Brief:
Transcribe, exactly and without pictures, the lines below from the line with "Silent video, 10 frames per second." to the line with "Lip reading: block for UI components.", both ends included, and no others.

Collected data:
::::::::::

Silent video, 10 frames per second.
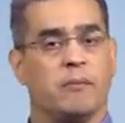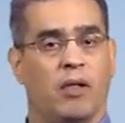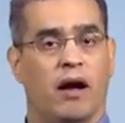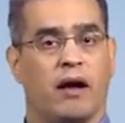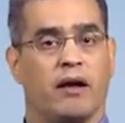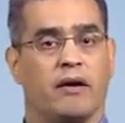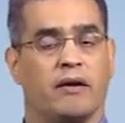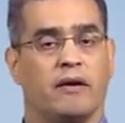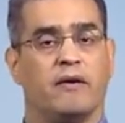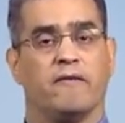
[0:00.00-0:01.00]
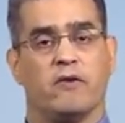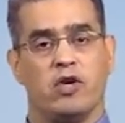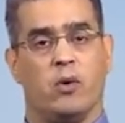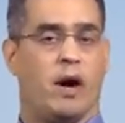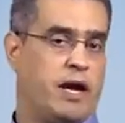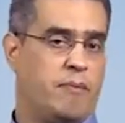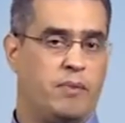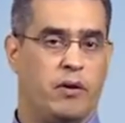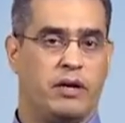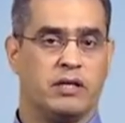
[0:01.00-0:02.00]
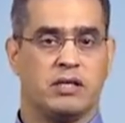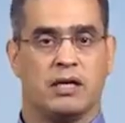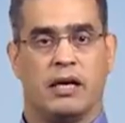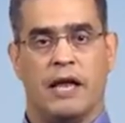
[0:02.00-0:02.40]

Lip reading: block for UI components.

::::::::::

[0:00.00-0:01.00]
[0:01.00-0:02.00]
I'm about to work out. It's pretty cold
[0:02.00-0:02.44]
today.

::::::::::

Expected output:
Silent video, 10 frames per second.
[0:00.00-0:01.00]
[0:01.00-0:02.00]
[0:02.00-0:02.40]

Lip reading: block for UI components.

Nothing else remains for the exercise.